Laissant de côté le trafic de drogues, les affrontements et meurtres perpétrés par les cartels ou l’exploitation de travailleuses du secteur textile dans les “maquiladoras” propriété de grandes multinationales états-uniennes, éléments auxquels la presse accorde une visibilité fréquente, le lieu a pris une importance particulière pendant le mandat de l’ex-président des États-Unis, Donald Trump. Le fameux “mur de Trump” que ce dernier promettait de construire au niveau de la frontière entre les deux pays, et dont il prétendait se servir pour renforcer la sécurité, utilisant pour cela une exorbitante somme d’argent, a été l’un des grands sujets du débat public lors de la campagne électorale de 2016.

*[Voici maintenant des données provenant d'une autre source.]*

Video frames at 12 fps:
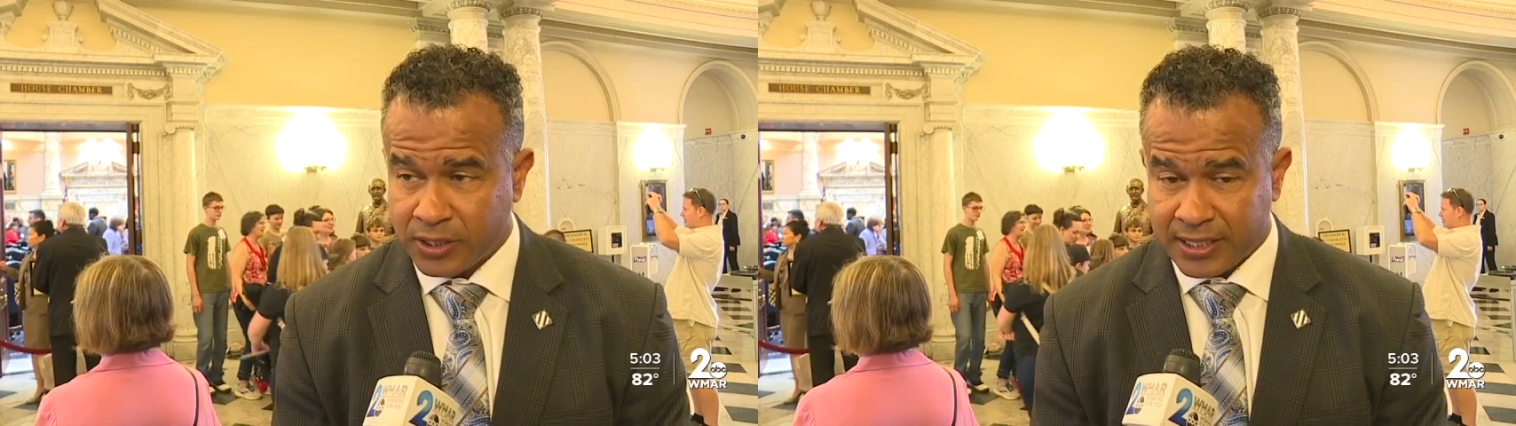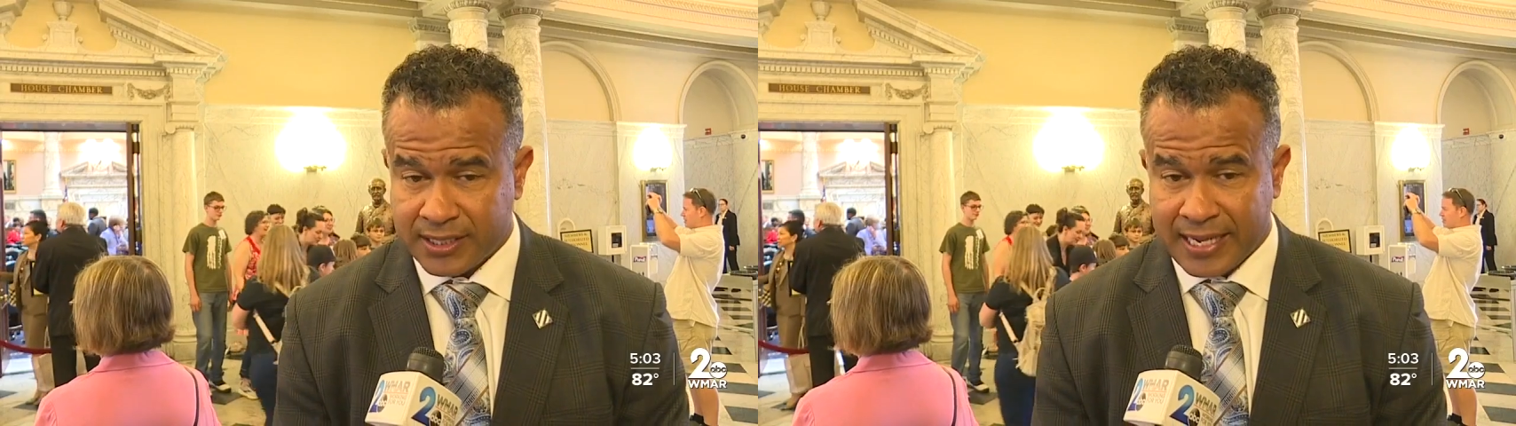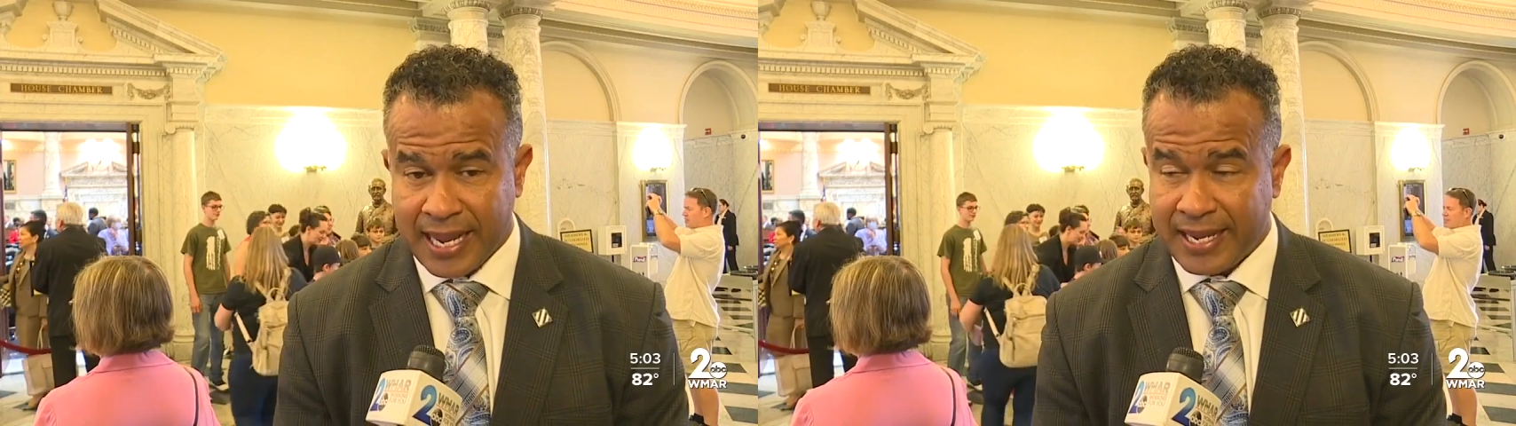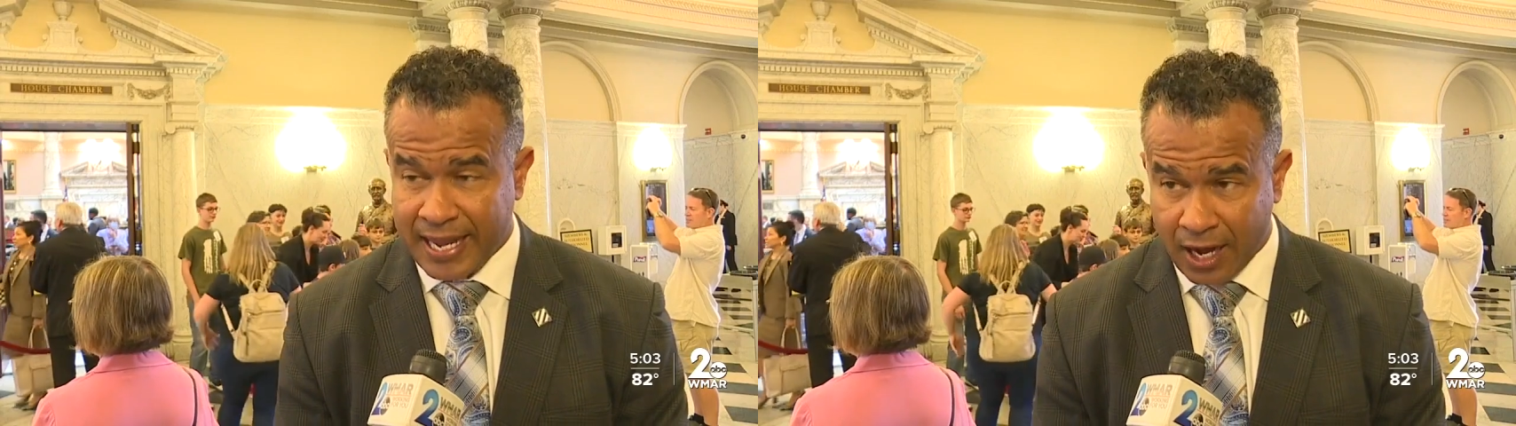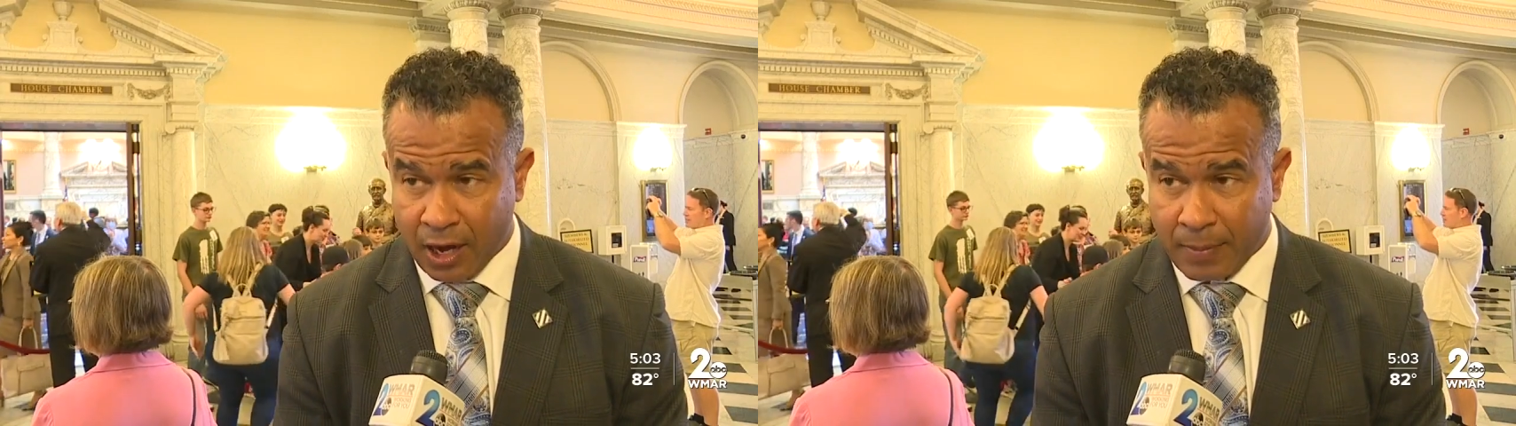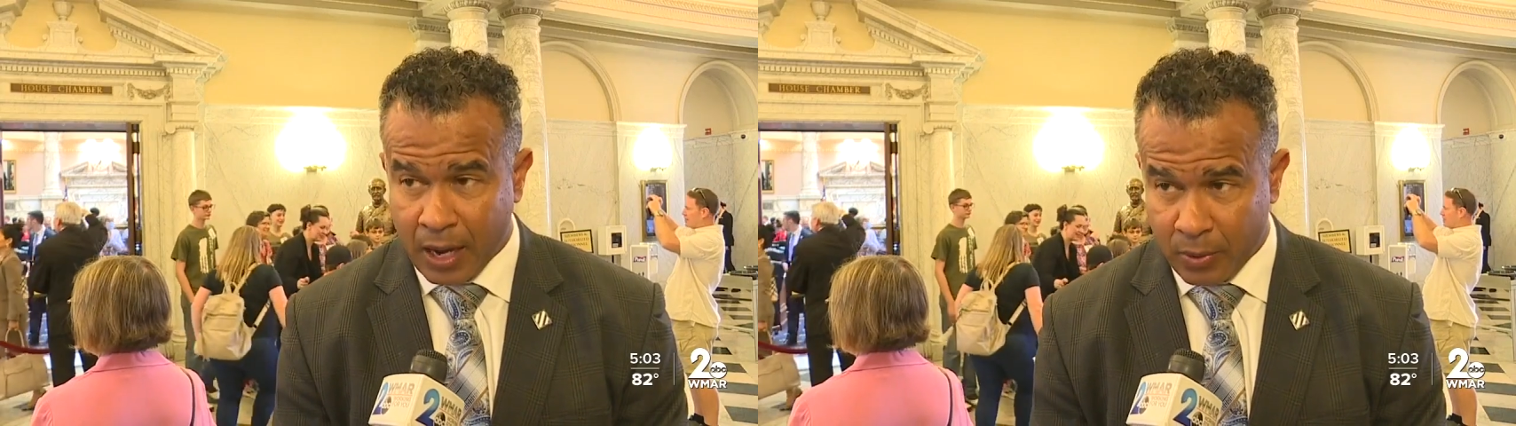in the state
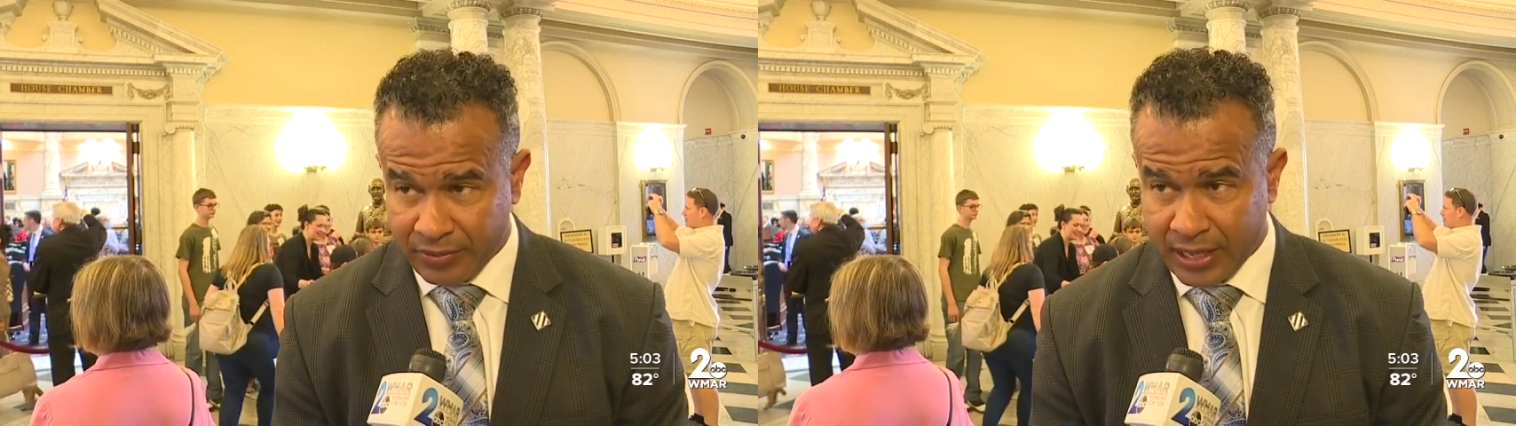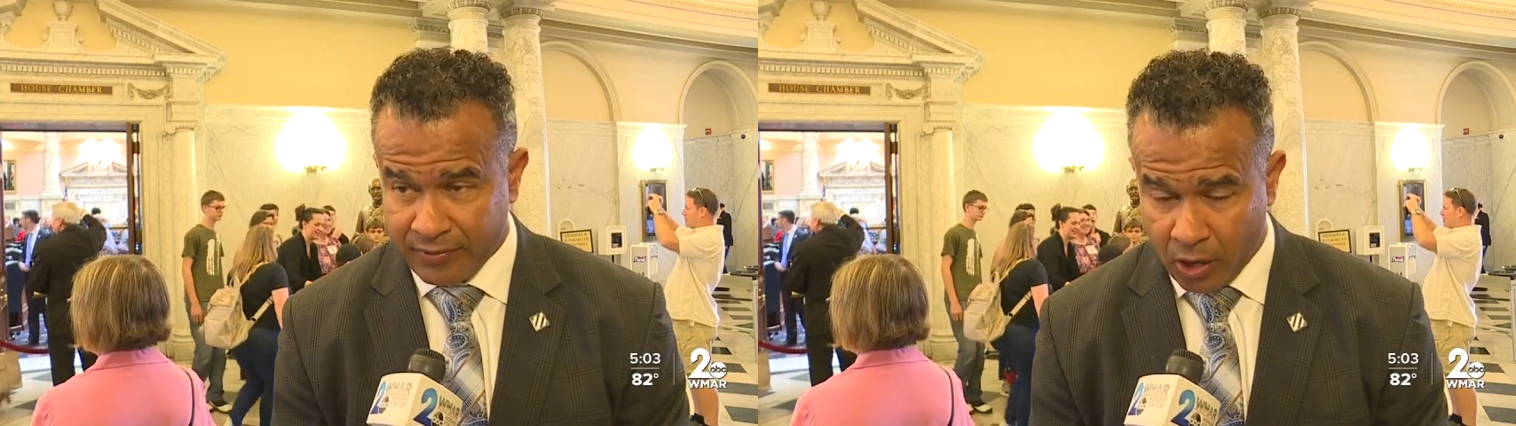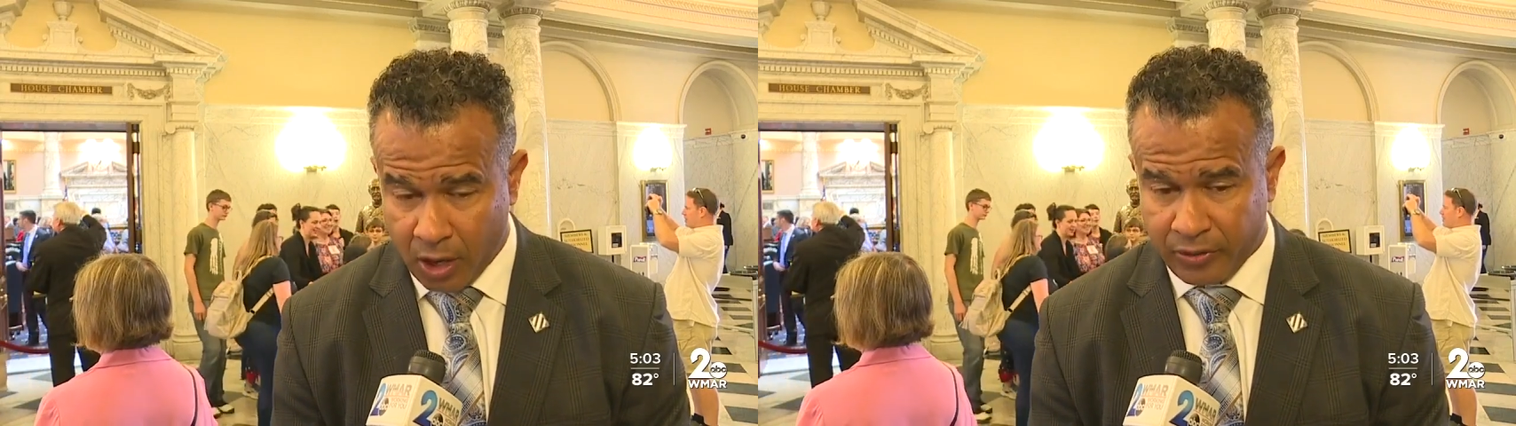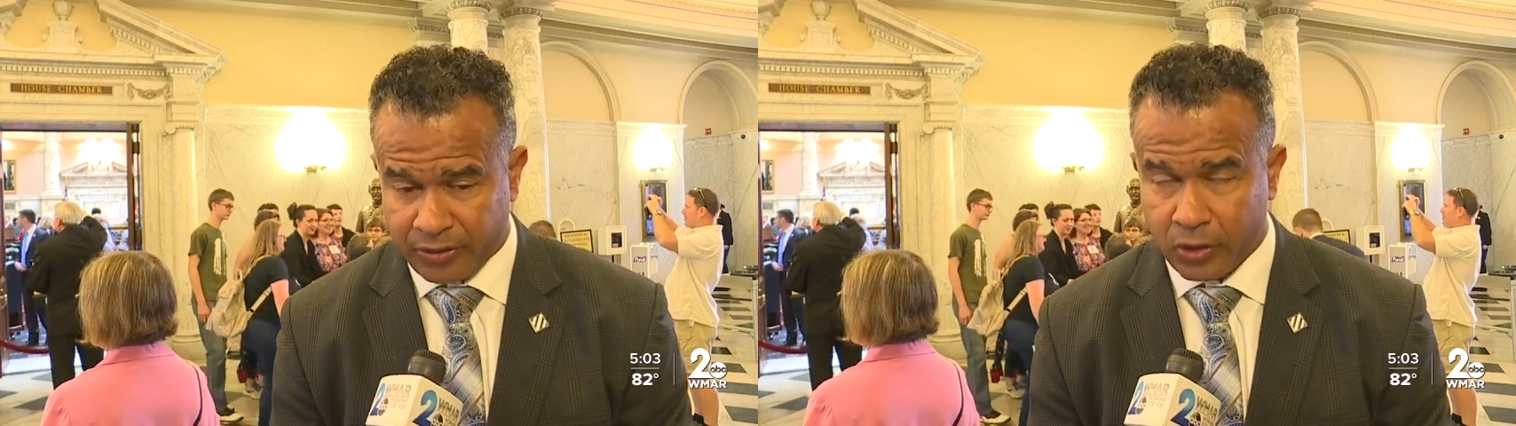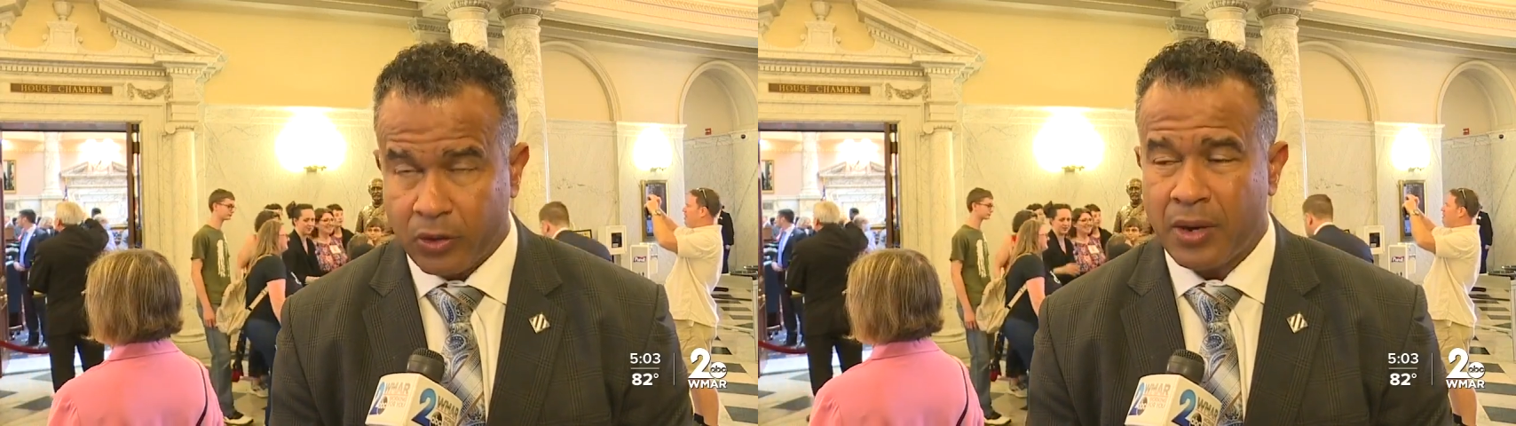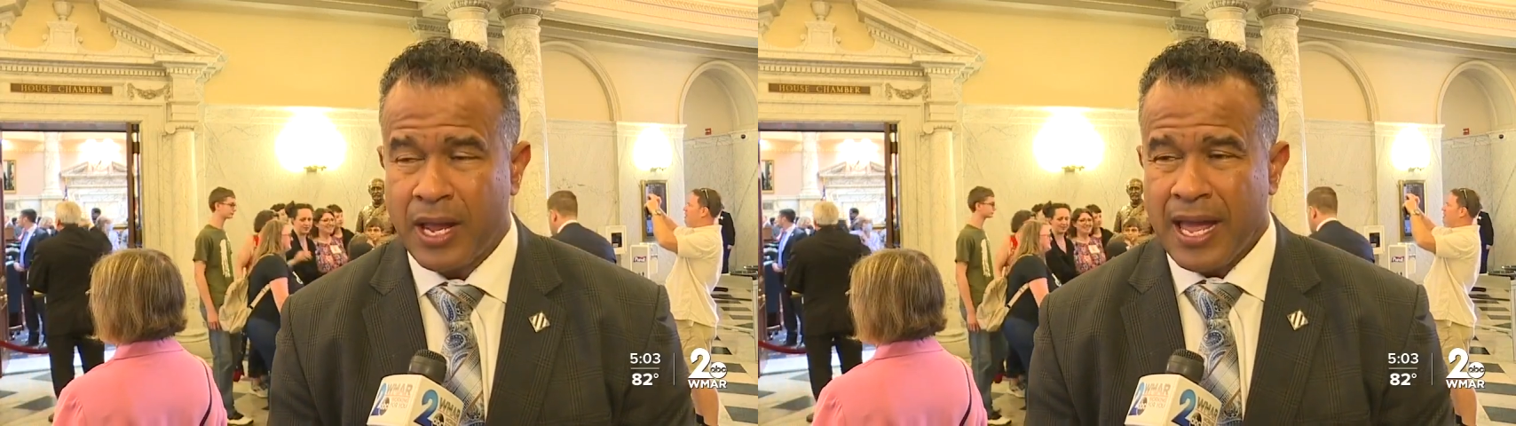care about what they've gone
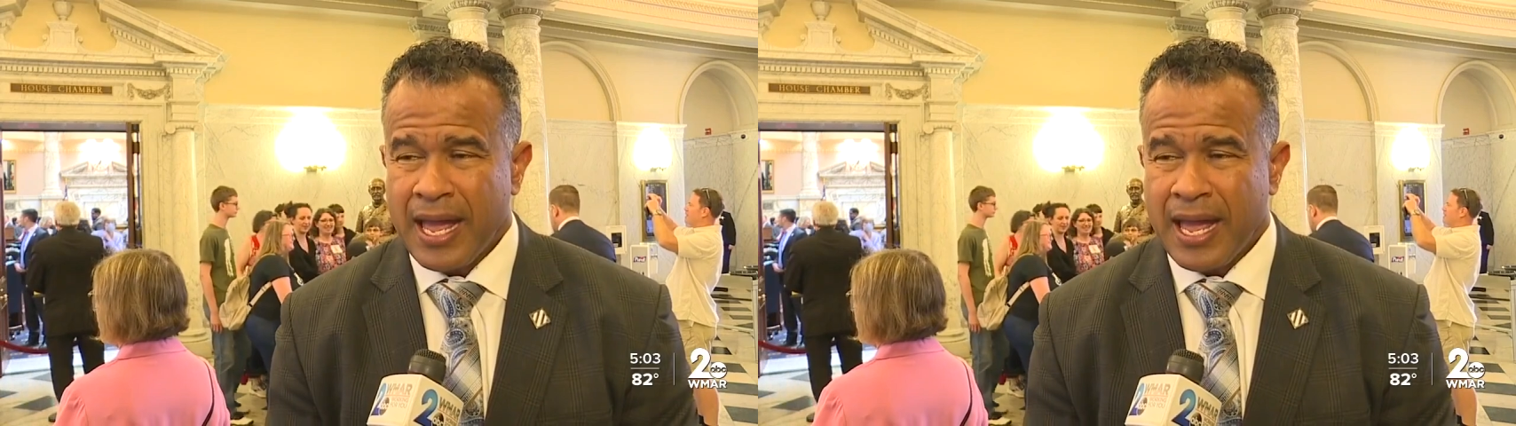through,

Cet endroit du globe, si controversé, a été source d’inspiration pour de nombreux artistes. Avec par exemple la mexicaine Ana Teresa Fernández, qui avec son projet “Borrando la frontera” (“Effaçant la frontière”) a peint en 2016 le célèbre mur en bleu, pour qu’il se confonde avec la couleur du ciel et disparaisse d’une certaine manière. Mais bien avant, cette frontière a été utilisée dans de nombreuses œuvres, parmi lesquelles nous ne pouvons oublier un tableau peint par l’une des mexicaines les plus connues dans le monde: Frida Kahlo.

La frontière Mexique-États-Unis, à travers le pinceau de Frida Kahlo

Dans son Autorretrato en la frontera entre México y Estados Unidos (1932) (Autoportrait dans la frontière entre le Mexique et les États-Unis) l’artiste se représente elle-même sur un petit mur qui sépare ces deux pays qui semblent si différents. Frida Kahlo a peint ce tableau pendant la période où elle a dû quitter le Mexique (entre 1930 et 1933), principalement pour des raisons de travail de son mari, le muraliste Diego Rivera, qui commençait à avoir des commandes aux États-Unis. Bien que les persécutions des sympathisants de gauche qui commençaient à exister au Mexique avec le gouvernement de Plutarco Elías Calles, ont également eu un poids dans cette décision.

Si nous observons la partie gauche du tableau, nous pouvons percevoir facilement plusieurs éléments qui continuent à s’associer de nos jours au Mexique de façon assez stéréotypée, et généralement par des personnes qui ne connaissent pas beaucoup la culture mexicaine. Nous voyons des fleurs et une tête de mort, caractéristiques du très célèbre “Día de muertos” (jour des morts) qui se fête chaque 1er novembre dans le pays. Nous pouvons également identifier facilement les escaliers de ce qui semble être un temple d’architecture Maya ou Aztèque. Enfin, un grand soleil et une lune viennent s’ajouter au reste des éléments naturels qui se trouvent du côté mexicain du tableau.

De l’autre côté, nous retrouvons les États-Unis, représentés comme une pagaille industrielle : usines, câbles, et fumée grise envahissent ce côté de la frontière, s’opposant ainsi à la nature du côté mexicain. Cette représentation est aussi très alignée avec l’idée stéréotypée des États-Unis, perçus souvent comme géant économique surdéveloppé et grande puissance industrielle mondiale.

Mais ce tableau, loin d’être simplement une succession de clichés, représente un fort sentiment de dualité, celui expérimenté par un grand nombre de personnes qui émigrent ou se retrouvent forcées à s’exiler dans un autre pays. C’est ce que l’anthropologue canadien Kalervo Oberg a défini pour la première fois en 1960 comme “le choc des cultures”, c’est-à-dire la désorientation ressentie par une personne devant un mode de vie qui ne lui est pas familier, est parfaitement dépeint dans cette oeuvre de Frida Kahlo.